| REQUIREMENT |
The entries below are to be repeated exactly, with the pictures left out.

| AVAILABLE DATA |
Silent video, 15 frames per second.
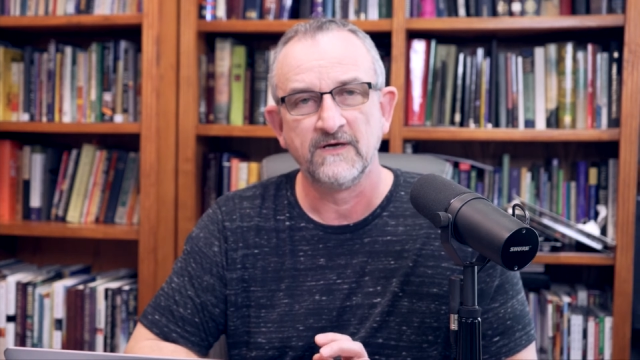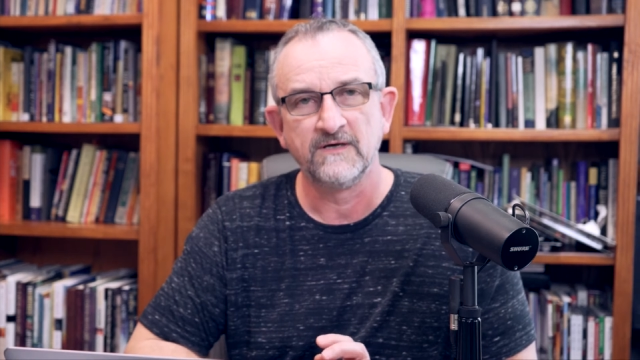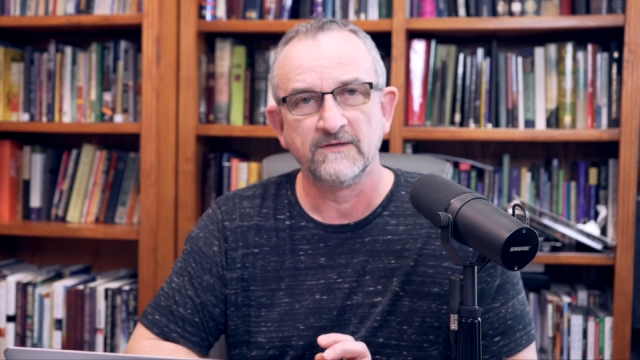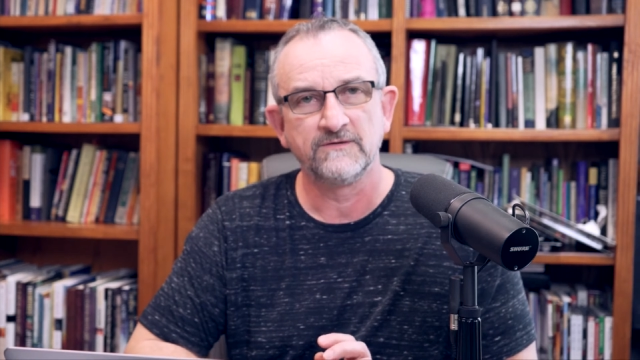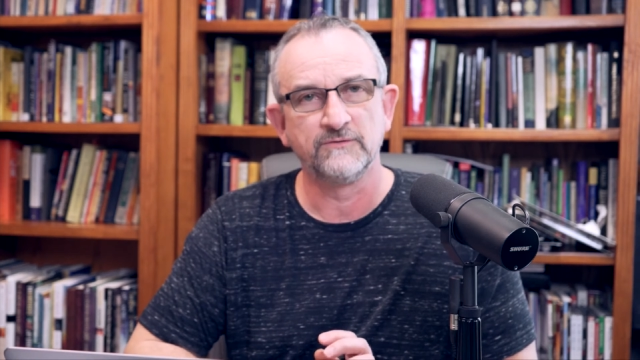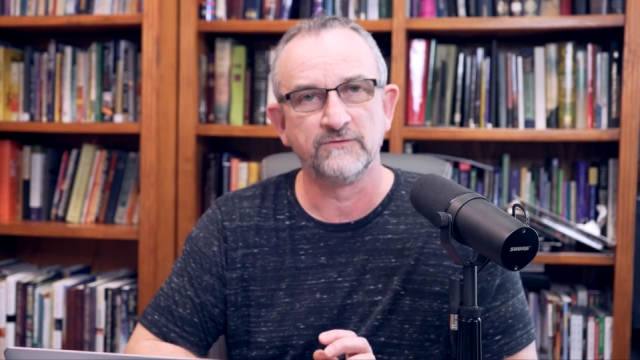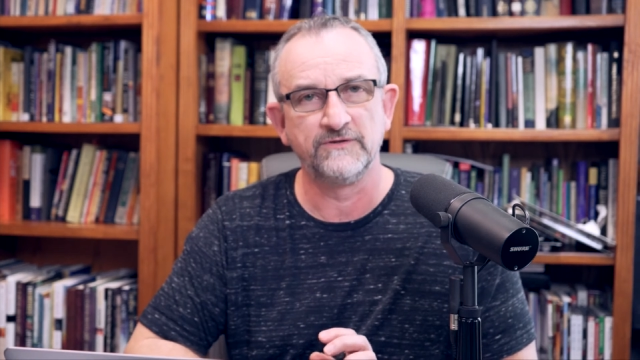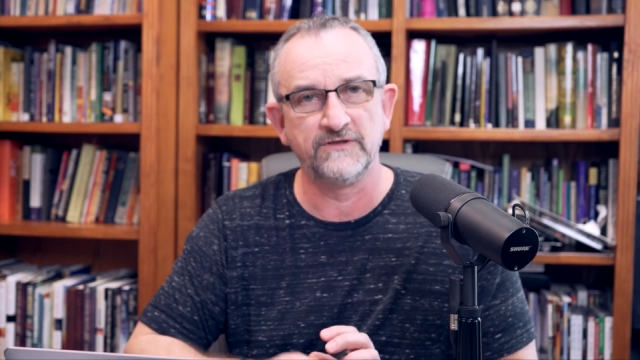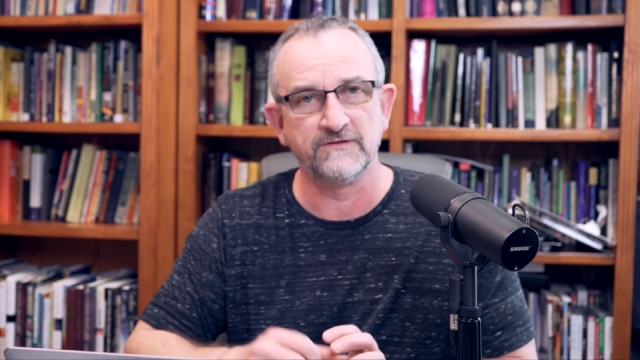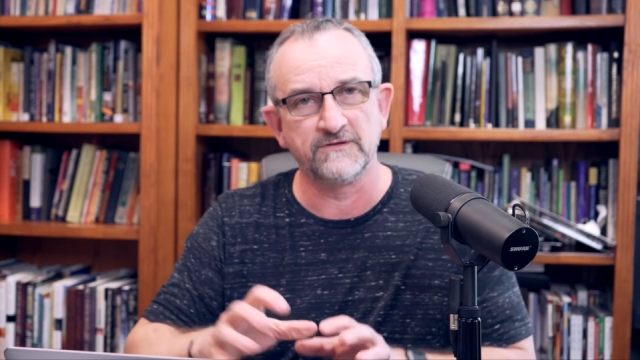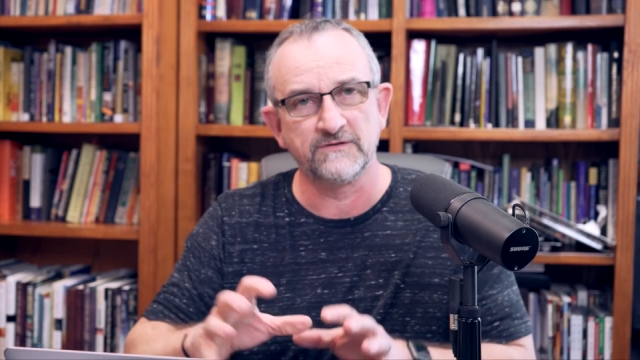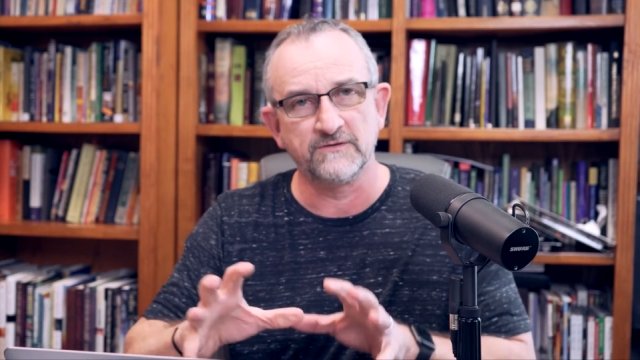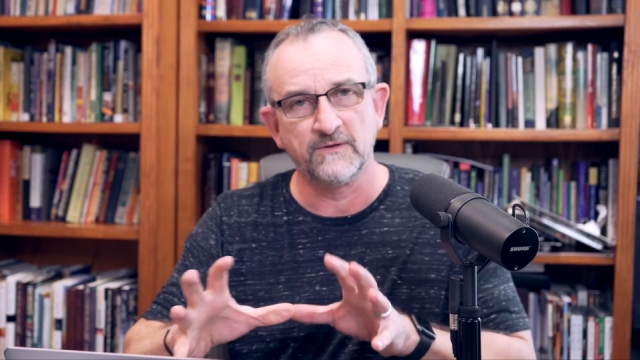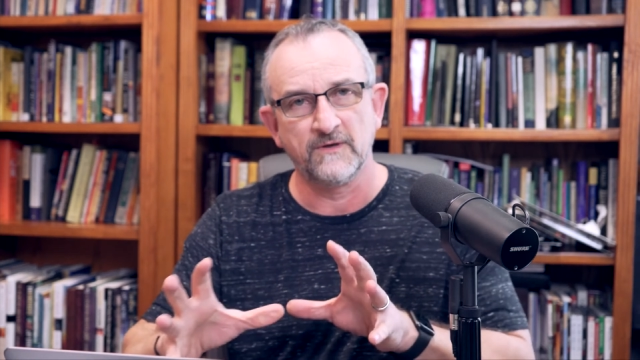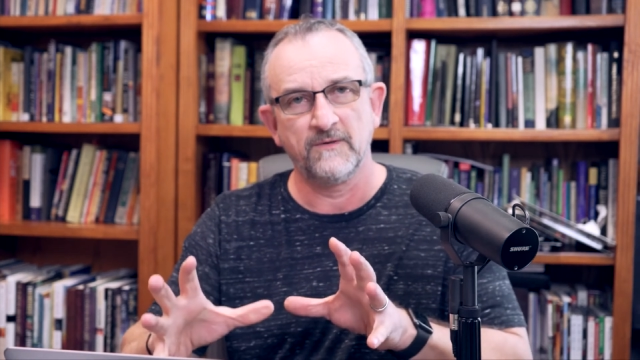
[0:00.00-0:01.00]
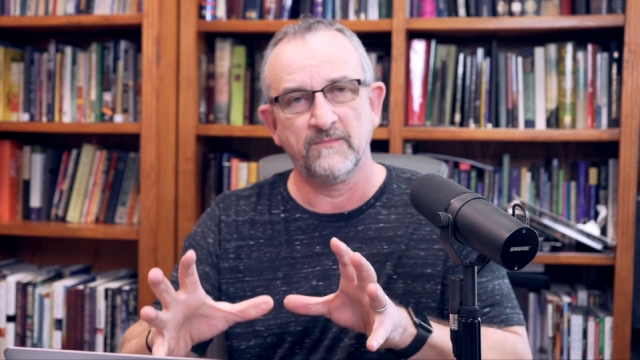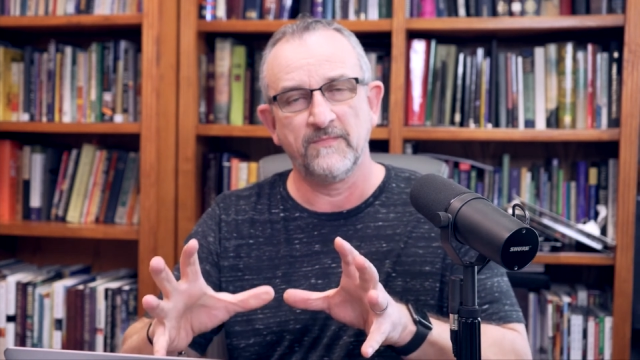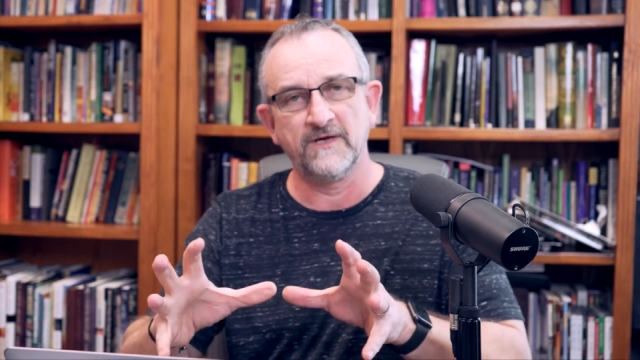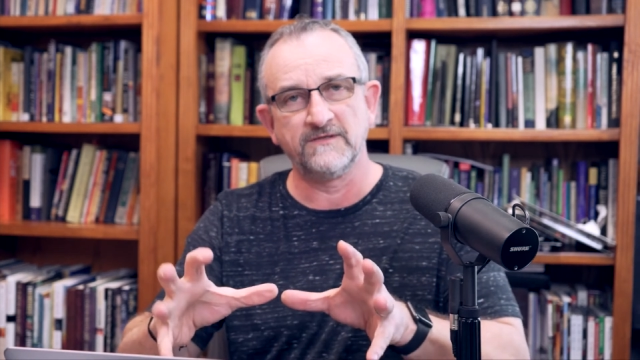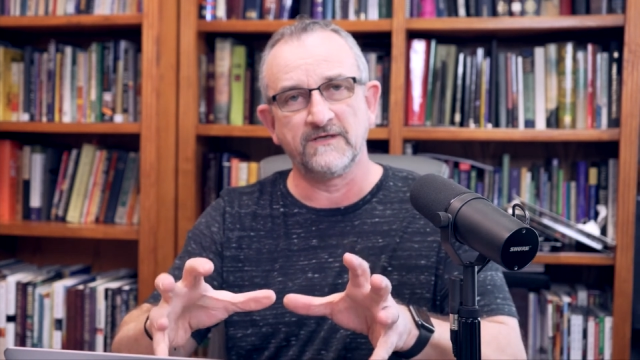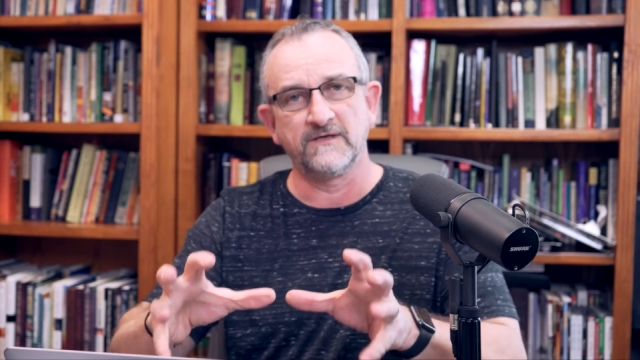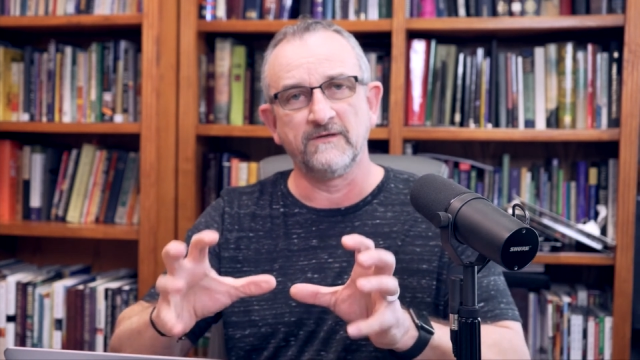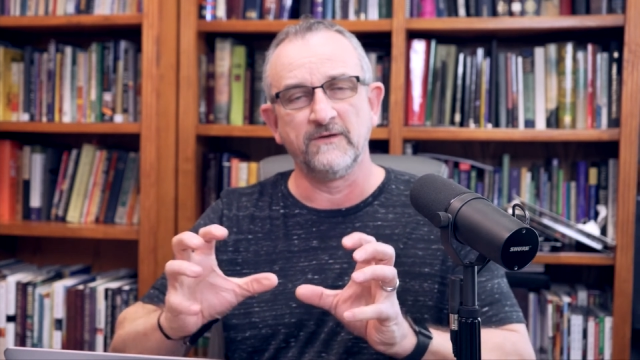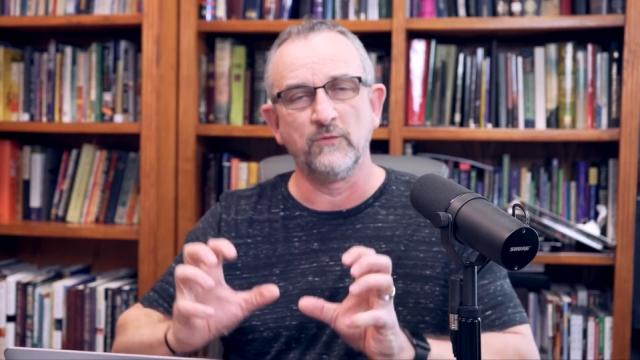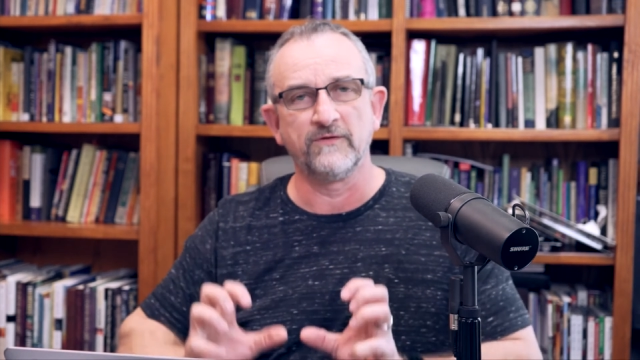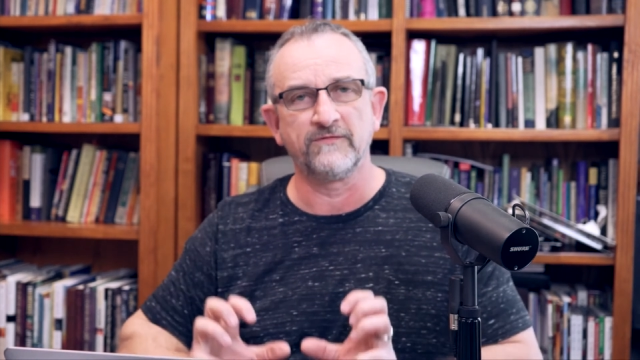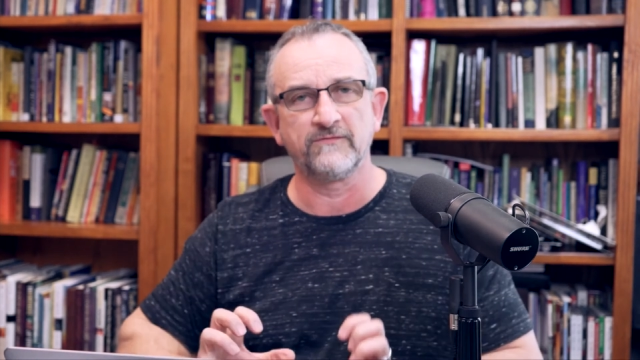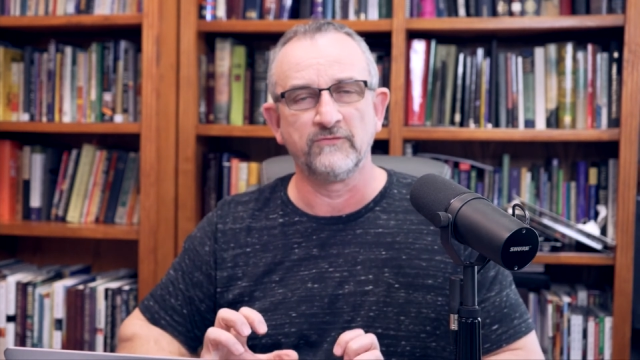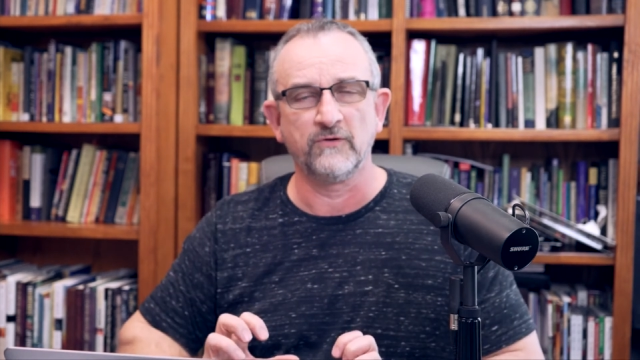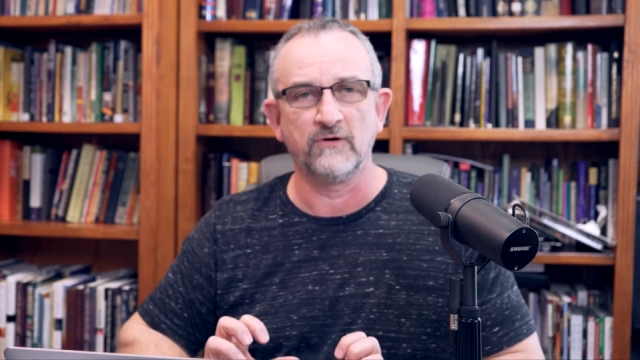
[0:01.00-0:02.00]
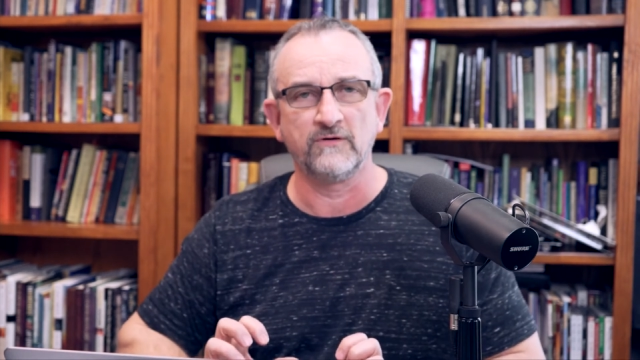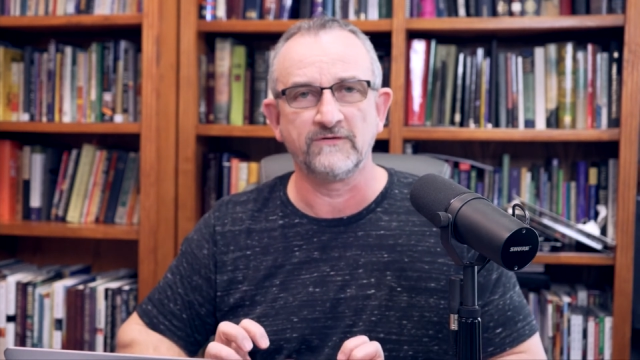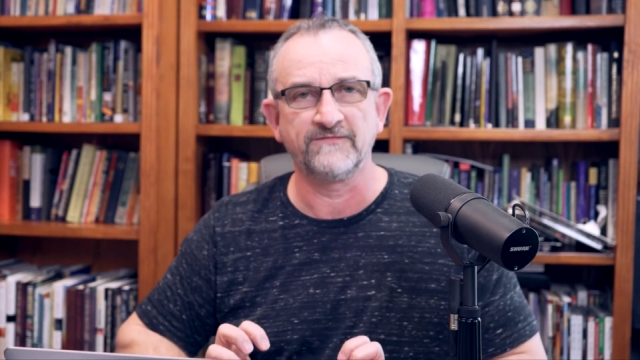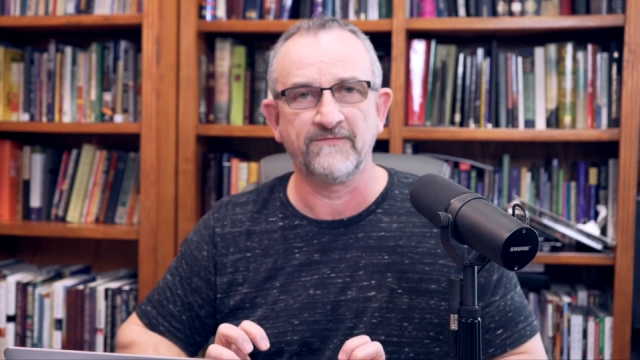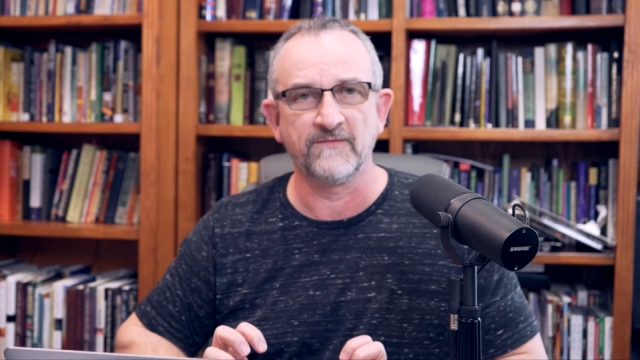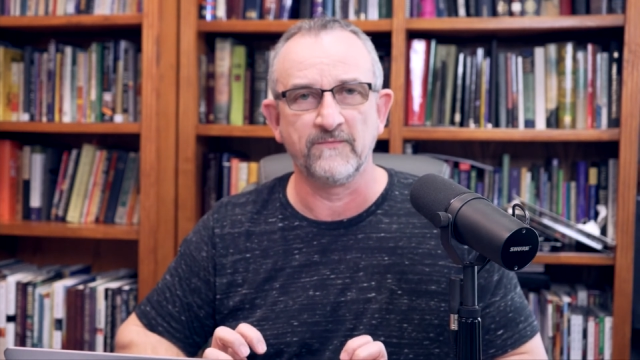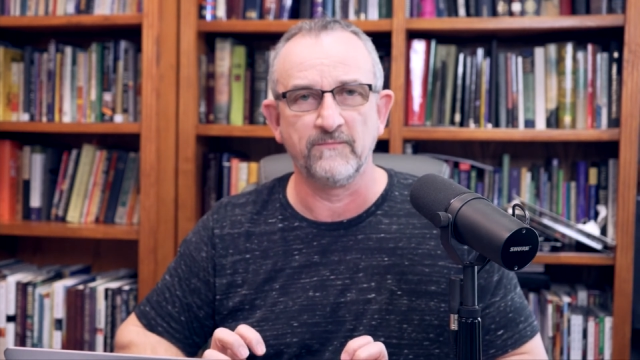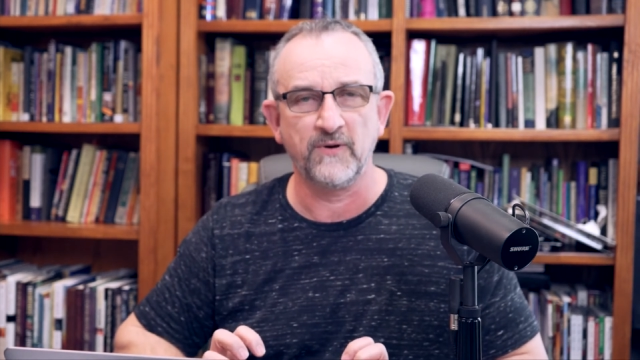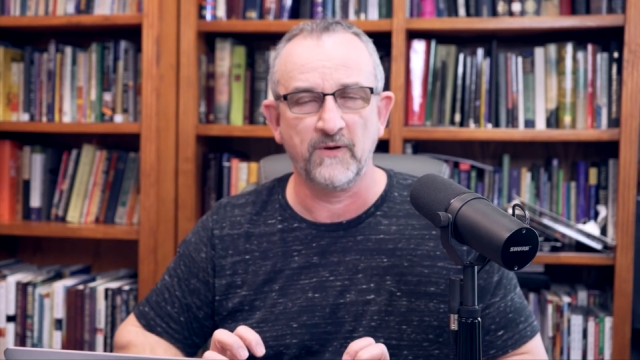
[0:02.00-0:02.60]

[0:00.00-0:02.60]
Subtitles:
So Jesus basically withdraws from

| EXERCISE SOLUTION |
Silent video, 15 frames per second.
[0:00.00-0:01.00]
[0:01.00-0:02.00]
[0:02.00-0:02.60]

[0:00.00-0:02.60]
Subtitles:
So Jesus basically withdraws from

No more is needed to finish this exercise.